Before the Algerian military began its attack, the hostage-takers appear to have allowed some prisoners to speak to the media. An unidentified hostage who spoke to France 24 television said prisoners were forced to wear explosive belts and captors had threatened to blow up the plant.

It was not clear if these interviewees were speaking under duress, however.

One eyewitness, a local man who was among those who escaped during the assault, said the kidnappers told Algerian staff they would not harm Muslims but would kill western hostages they called “Christians and infidels”.

The escapee, Abdelkader (53), was quoted by the news agency Reuters as saying the militants appeared to have good knowledge of the layout of the complex and the language of radical Islam.

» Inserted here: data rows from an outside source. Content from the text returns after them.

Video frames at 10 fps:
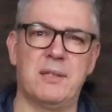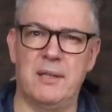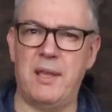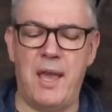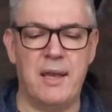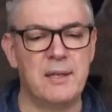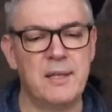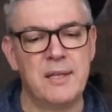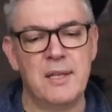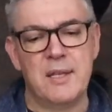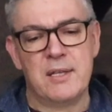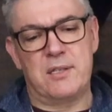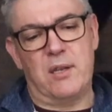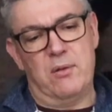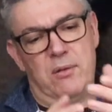isn't it? Yeah.
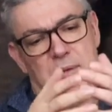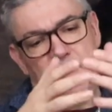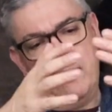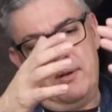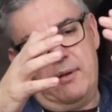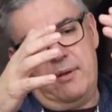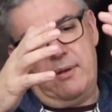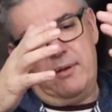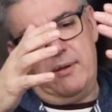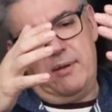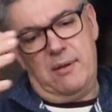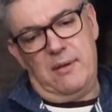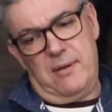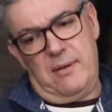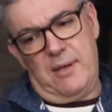So,
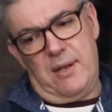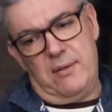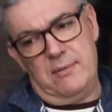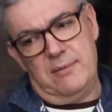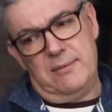you know.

“I am still choked, and stressed,” he said, adding that he feared many of his foreign colleagues may have died. “The terrorists seemed to know the base very well,” he said, “Moving around, showing that they knew where they were going.”

Tactics criticised

Within hours of the Algerian assault, and with the results still unclear, criticism was already emerging last night of the tactics used by the authorities.

British prime minister David Cameron’s spokesman said he was only informed of the operation once it had got under way and that Britain “would have preferred to have been consulted in advance.”

Japanese prime minister Shinzo Abe called his opposite number in Algeria to request a halt to the operation.

In the first official comments from the Algerian side, a government spokesman confirmed some hostages were killed in the operation but said troops had been forced to act to free them after talks with their captors failed.